SAML user logging in and session duration

When you use SAML in Amazon Connect, users must log in to Amazon Connect through your identity provider (IdP). Your IdP is configured to integrate with AWS. After authentication, a token for their session is created. The user is then redirected to your Amazon Connect instance and automatically logged in to Amazon Connect using single sign-on.

As a best practice, you should also define a process for your Amazon Connect users to log out when they are finished using Amazon Connect. They should log out from both Amazon Connect and your identity provider. If they do not, the next person that logs in to the same computer can log in to Amazon Connect without a password since the token for the previous sessions is still valid for the duration of the session.

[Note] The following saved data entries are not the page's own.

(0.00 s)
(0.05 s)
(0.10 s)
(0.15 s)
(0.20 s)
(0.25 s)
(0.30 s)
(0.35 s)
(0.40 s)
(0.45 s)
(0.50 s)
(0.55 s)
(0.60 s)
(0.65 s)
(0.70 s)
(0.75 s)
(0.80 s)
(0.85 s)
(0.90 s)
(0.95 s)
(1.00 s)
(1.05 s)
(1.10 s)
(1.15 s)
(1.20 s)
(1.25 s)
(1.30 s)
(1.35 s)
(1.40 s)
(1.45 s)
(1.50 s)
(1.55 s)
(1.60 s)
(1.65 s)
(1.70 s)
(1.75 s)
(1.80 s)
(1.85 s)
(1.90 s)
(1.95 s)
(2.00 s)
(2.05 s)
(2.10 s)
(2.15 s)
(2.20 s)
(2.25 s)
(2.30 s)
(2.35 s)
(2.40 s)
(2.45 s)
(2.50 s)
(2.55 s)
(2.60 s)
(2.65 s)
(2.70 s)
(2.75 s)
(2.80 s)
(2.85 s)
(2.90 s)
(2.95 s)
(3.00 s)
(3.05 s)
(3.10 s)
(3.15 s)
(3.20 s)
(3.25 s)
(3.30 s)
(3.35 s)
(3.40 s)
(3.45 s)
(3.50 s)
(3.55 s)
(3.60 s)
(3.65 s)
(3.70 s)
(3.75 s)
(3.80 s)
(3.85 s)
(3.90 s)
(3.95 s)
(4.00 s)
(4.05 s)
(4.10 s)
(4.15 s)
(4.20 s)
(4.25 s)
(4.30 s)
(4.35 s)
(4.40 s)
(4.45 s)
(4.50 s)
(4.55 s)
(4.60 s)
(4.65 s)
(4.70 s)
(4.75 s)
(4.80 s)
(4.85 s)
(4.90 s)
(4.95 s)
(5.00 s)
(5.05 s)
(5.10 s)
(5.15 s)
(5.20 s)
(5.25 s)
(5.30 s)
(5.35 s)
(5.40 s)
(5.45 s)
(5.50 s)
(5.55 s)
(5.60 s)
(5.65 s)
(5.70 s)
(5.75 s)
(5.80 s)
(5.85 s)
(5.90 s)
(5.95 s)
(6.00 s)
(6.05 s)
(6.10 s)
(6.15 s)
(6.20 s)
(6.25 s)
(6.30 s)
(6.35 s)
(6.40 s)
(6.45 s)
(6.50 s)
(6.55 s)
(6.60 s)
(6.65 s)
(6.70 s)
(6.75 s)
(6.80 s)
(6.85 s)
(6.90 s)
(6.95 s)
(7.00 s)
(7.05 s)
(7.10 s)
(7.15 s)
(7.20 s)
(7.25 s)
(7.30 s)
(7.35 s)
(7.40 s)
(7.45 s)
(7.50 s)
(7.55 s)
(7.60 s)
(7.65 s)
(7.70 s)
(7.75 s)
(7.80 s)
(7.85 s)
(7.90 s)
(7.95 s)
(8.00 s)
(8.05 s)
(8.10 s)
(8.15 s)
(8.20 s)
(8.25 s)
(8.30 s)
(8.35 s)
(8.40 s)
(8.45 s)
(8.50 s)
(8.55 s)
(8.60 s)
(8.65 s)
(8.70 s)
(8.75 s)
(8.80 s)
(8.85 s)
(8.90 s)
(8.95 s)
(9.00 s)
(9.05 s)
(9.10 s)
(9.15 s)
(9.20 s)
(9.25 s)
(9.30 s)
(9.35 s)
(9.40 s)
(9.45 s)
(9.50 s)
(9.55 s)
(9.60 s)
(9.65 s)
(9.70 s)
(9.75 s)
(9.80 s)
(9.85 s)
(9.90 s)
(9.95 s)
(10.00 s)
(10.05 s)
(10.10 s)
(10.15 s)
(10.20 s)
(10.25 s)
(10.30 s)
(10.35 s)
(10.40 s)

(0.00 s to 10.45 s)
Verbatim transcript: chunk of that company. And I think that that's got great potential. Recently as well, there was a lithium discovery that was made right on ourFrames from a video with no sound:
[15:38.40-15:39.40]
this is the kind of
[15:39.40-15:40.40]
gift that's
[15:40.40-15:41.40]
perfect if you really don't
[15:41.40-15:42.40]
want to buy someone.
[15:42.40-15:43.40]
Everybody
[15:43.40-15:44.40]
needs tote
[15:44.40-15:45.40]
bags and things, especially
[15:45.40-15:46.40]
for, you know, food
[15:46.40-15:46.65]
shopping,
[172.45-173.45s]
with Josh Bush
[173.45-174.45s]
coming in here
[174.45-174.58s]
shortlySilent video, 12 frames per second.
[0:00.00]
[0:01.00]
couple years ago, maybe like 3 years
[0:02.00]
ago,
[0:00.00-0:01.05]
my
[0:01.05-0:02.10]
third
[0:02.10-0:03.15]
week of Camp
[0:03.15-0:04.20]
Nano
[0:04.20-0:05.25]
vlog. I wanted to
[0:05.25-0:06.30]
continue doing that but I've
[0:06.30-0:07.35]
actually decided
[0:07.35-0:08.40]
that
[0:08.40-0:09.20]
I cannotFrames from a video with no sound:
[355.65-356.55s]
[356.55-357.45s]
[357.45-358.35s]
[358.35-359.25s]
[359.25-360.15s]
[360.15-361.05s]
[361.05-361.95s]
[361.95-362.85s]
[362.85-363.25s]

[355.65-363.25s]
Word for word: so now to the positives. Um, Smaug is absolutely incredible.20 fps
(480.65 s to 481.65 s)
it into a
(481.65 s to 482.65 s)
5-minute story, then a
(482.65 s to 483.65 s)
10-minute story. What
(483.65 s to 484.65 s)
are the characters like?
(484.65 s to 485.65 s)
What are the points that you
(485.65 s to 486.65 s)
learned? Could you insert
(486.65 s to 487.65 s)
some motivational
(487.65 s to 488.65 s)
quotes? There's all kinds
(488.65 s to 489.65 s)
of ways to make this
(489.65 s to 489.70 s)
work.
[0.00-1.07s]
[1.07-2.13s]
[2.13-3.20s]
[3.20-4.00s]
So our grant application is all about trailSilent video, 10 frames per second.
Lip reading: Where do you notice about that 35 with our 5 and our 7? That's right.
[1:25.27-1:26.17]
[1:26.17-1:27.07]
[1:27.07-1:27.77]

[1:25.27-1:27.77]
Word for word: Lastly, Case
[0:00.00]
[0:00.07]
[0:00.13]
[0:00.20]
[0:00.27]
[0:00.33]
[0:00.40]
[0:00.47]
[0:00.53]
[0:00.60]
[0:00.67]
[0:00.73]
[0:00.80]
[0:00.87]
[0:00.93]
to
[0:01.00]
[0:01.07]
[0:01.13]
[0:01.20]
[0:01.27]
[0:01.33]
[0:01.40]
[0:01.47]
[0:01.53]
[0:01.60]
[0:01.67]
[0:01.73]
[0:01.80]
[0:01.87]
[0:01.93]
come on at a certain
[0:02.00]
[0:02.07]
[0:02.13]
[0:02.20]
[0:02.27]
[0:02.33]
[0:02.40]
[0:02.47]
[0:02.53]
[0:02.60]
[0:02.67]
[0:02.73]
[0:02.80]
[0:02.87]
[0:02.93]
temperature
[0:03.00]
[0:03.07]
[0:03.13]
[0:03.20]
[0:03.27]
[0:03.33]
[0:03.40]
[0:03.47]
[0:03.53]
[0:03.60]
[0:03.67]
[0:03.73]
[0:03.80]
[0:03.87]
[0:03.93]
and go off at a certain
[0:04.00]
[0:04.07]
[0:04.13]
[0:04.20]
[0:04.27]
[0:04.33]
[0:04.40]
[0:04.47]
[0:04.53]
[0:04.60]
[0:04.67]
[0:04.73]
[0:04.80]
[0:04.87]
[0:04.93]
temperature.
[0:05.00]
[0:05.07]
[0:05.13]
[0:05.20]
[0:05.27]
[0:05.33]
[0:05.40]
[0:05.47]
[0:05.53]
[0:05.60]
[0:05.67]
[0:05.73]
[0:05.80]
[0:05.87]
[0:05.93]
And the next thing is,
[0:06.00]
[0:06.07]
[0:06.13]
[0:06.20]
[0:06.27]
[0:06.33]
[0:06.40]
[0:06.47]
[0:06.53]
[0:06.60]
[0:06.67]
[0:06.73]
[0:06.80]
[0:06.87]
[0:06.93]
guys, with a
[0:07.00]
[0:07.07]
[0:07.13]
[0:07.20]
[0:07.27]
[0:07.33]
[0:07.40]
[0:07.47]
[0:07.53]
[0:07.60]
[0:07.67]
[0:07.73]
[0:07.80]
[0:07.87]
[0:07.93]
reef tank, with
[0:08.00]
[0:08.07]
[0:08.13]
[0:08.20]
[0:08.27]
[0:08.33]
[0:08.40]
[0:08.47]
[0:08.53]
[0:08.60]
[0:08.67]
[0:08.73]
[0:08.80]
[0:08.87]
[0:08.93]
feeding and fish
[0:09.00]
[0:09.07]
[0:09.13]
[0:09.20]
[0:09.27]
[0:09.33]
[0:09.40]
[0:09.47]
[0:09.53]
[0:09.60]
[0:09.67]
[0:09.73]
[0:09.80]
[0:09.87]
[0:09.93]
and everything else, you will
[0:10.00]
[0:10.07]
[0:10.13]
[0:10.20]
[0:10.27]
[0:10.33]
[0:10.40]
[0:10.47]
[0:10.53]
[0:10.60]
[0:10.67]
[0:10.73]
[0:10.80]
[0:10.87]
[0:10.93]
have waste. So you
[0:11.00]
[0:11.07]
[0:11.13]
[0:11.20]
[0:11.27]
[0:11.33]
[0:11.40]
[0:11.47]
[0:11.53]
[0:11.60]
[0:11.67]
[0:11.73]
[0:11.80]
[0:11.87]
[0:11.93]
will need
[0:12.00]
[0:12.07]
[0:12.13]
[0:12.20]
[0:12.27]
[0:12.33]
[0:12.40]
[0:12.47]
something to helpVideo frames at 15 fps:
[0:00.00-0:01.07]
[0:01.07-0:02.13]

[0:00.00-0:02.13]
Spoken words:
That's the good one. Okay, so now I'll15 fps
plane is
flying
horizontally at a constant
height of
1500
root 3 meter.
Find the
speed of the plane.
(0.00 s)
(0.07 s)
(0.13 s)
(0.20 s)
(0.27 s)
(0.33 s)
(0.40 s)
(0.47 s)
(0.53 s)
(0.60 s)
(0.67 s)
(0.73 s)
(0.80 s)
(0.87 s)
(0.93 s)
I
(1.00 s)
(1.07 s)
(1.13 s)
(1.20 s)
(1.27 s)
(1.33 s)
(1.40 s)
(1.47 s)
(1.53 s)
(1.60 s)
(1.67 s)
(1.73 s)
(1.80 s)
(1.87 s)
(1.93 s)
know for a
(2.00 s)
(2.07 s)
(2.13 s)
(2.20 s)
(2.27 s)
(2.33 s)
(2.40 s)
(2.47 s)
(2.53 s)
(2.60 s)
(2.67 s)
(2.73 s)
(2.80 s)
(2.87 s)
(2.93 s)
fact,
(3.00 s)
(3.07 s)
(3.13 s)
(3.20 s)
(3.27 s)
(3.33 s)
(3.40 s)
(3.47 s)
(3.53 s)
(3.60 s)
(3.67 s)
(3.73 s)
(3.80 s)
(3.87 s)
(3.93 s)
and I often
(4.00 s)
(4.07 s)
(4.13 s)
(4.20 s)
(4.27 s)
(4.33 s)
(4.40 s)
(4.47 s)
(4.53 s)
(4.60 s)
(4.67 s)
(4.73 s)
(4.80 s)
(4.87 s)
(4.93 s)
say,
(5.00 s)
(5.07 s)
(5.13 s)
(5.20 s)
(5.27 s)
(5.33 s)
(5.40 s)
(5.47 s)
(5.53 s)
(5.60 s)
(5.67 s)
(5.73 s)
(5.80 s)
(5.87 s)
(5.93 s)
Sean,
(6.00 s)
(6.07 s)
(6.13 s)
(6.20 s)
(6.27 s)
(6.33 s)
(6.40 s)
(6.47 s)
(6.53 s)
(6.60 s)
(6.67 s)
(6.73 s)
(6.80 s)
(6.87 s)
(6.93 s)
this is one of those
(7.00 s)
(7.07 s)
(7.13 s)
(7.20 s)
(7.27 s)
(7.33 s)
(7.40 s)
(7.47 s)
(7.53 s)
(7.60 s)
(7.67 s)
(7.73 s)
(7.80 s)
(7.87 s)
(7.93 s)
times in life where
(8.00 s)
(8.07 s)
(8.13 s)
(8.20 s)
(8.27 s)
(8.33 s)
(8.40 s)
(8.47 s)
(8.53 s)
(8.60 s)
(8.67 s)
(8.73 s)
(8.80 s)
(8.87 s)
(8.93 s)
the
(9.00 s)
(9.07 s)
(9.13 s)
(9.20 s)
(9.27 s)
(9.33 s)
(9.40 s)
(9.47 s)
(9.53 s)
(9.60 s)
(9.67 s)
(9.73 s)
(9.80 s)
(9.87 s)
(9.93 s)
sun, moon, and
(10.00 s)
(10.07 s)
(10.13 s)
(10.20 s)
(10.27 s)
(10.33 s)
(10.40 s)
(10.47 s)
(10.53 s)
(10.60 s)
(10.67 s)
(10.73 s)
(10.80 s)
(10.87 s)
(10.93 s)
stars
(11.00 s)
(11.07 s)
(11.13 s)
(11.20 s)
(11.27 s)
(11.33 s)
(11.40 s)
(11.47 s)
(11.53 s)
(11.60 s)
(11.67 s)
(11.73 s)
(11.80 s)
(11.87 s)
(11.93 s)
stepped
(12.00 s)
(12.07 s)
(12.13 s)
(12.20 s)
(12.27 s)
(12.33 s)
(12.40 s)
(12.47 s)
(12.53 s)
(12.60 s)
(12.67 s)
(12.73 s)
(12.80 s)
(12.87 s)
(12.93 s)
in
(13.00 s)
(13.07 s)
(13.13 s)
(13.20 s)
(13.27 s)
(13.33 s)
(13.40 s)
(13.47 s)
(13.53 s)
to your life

It's valid for 12 hours.

About session expiration

Amazon Connect sessions expire 12 hours after a user logs in. After 12 hours, users are automatically logged out, even if they are currently on a call. If your agents stay logged in for more than 12 hours, they need to refresh the session token before it expires. To create a new session, agents need to log out of Amazon Connect and your IdP and then log in again. This resets the session timer set on the token so that agents are not logged out during an active contact with a customer. When a session expires while a user is logged in, the following message is displayed. To use Amazon Connect again, the user needs to log in to your identity provider.


                Error message displayed when the session expires for a SAML-based
                    user.
Note

If you see the Session expired message while logging in, you probably just need to refresh the session token. Go to your identity provider and log in. Refresh the Amazon Connect page. If you still get this message, contact your IT team.